Sununu sides with child marriage crusader, calls N.H. law ‘unconscionable’

  • Cassandra Levesque, 18, sits at the Legislative Office Building in Concord last week following a hearing on a set of bills that would lower the marriage age. Gov. Chris Sununu hailed Levesque’s efforts in a statement supporting the legislation Wednesday. Elizabeth Frantz / Monitor file

For the Monitor
Published: 1/24/2018 7:18:11 PM

Gov. Chris Sununu agrees with Cassie Levesque – girls as young as 13 years old shouldn’t be allowed to get married in New Hampshire.

Levesque, an 18-year-old Dover High School graduate, is pushing to raise the marriage age to a minimum of 16 years old, the legal age of consent in the state. Last year Levesque watched state legislators kill a bill she had pioneered for a Girl Scouts project, which would have raised New Hampshire’s minimum marriage age to 18 years old. She vowed not to give up.

“She has remained committed to this case and maintained her advocacy throughout the twists and turns of the legislative process over the last year,” Sununu said of Levesque in a letter Wednesday to the state House of Representatives’ Children and Family Law Committee.

“Virtually everyone agrees that the marriage of a 13-year-old child is unconscionable,” the governor wrote. “It is long past time for us to take affirmative action to prevent child marriage.”

Existing state law that dates back more than 100 years allows girls to get married at age 13 and boys at 14 if they have court and parental approval.

The governor said he supports a bill, House Bill 1586, which would raise the minimum marriage age to 16 for both girls and boys, as well as another measure, House Bill 1587, that would prevent judges from authorizing marriages in cases where sex between the parties would constitute sexual assault.

“These bills are about protecting our children,” Sununu said. “As the father of a young daughter and two young sons, I can tell you firsthand that children do not have the lived experiences to make an important lifelong decision such as marriage.”

He said he supports a “no-exceptions” minimum marriage age of 16 years old and leaving it up to judges to decide if it is in a minor’s best interest to be married at 16 or 17 years old.

“My experience and the experiences of parents across the Granite State are supported by science, the teenage brain is not fully developed and teenagers are not at a point in their lives where they are capable of making such a paramount decision,” Sununu said.

Legislation that would have raised the marriage age in the state failed last year after questions were raised over whether teens could marry while one of them was deployed for military service. Legislators said that without being allowed to marry, a spouse would have no ability to receive military death benefits.
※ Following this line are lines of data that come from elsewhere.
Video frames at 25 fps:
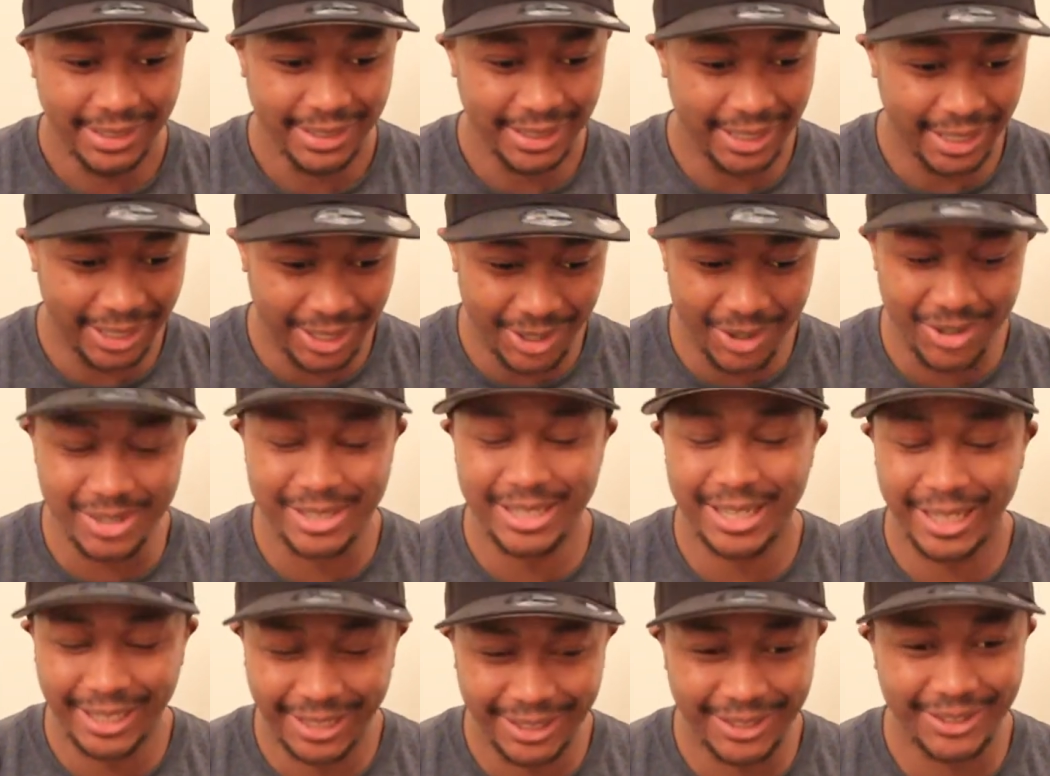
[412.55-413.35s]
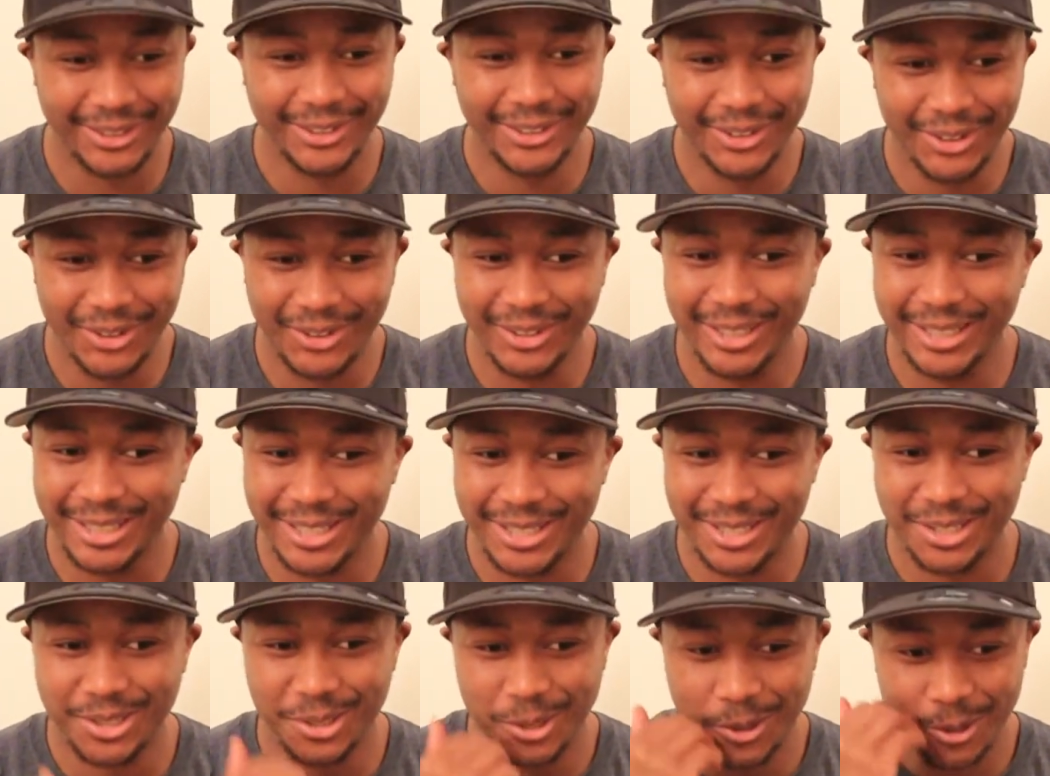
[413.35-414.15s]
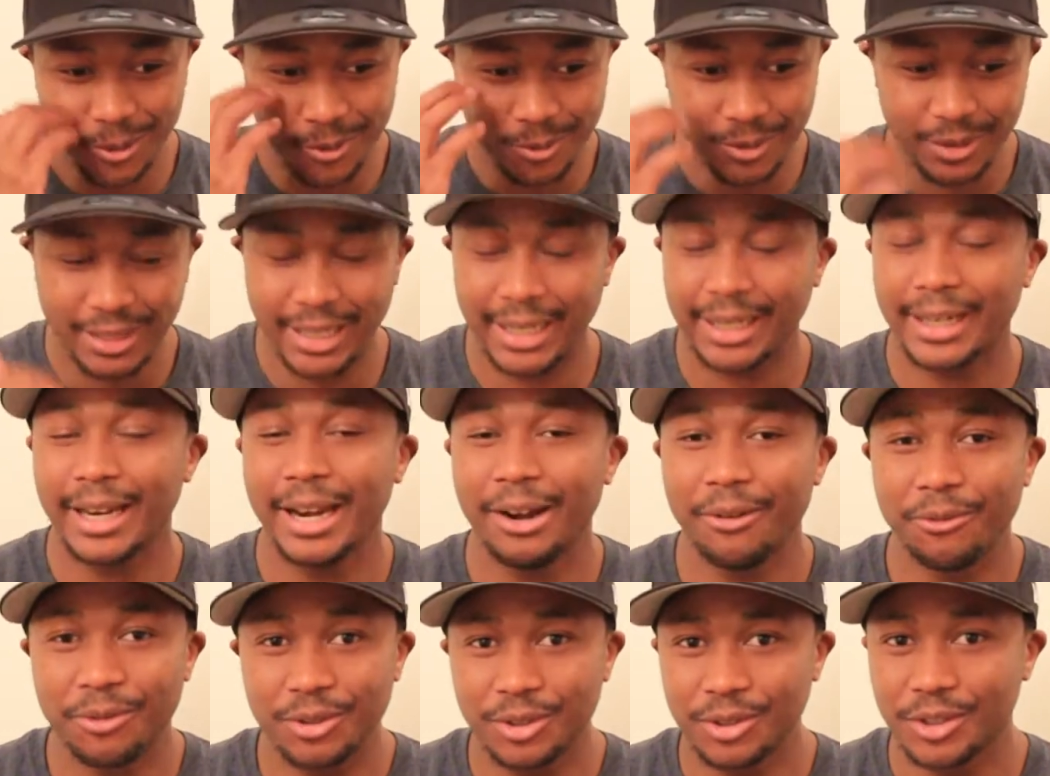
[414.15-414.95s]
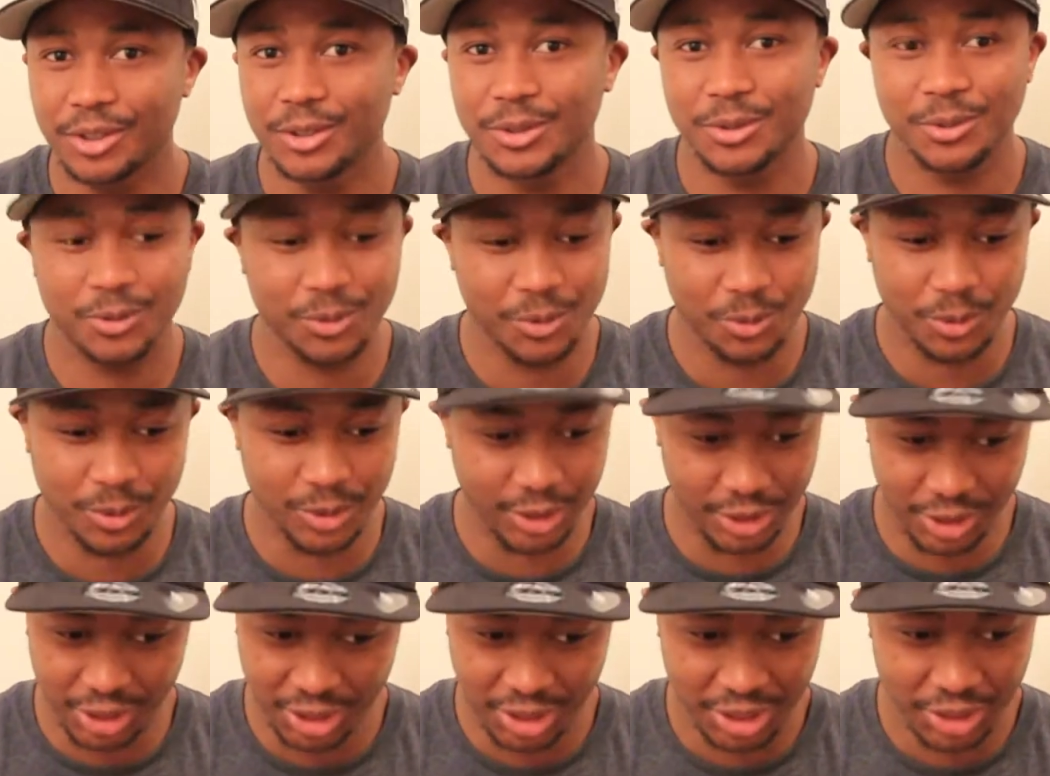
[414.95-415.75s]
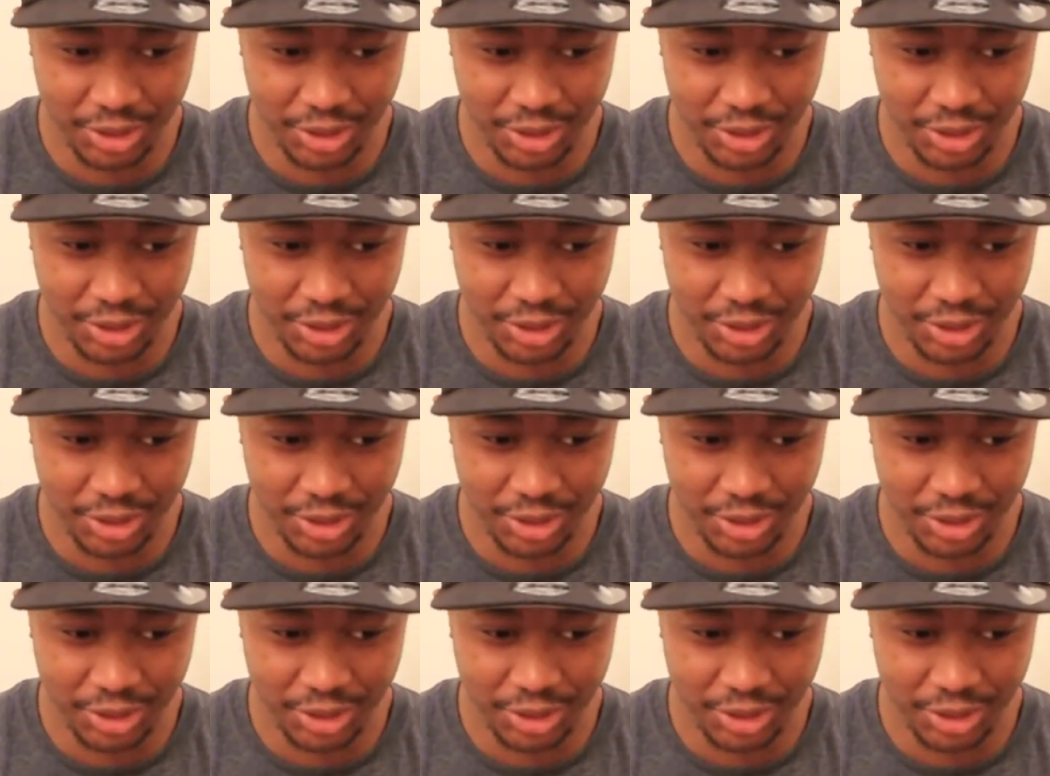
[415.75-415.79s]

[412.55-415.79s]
Like I was like, yo, this is so cool. Like everyone was just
Cases of minors married in the state are relatively rare. Between 1995 and 2012, 323 girls and 46 boys under age 18 have been married, according to the state’s vital statistics. The number of married minors has declined steadily since 1995, a year when 47 teens were wed.

It’s more common for 16- and 17-year-olds to be married in the state than 14- and 15-year-olds. Since 1995, 14 girls under age 16 were married; no boys under 16 were married during the same time.

In his letter in support of the bills, Sununu praised Levesque, of Barrington, who testified last week in support of the two bills.

“I want to recognize the effort of an extraordinary young Granite Stater who has worked tirelessly to address this important issue,” the governor said. “I am proud to stand with Cassie.”

Also supporting the effort to raise the marriage age to 16 is state Rep. Jackie Cilley.

“I’m absolutely delighted that the governor sees this as bipartisan issues, as do I, and as I hope every member of the House and Senate sees this as well,” Cilley told the Monitor.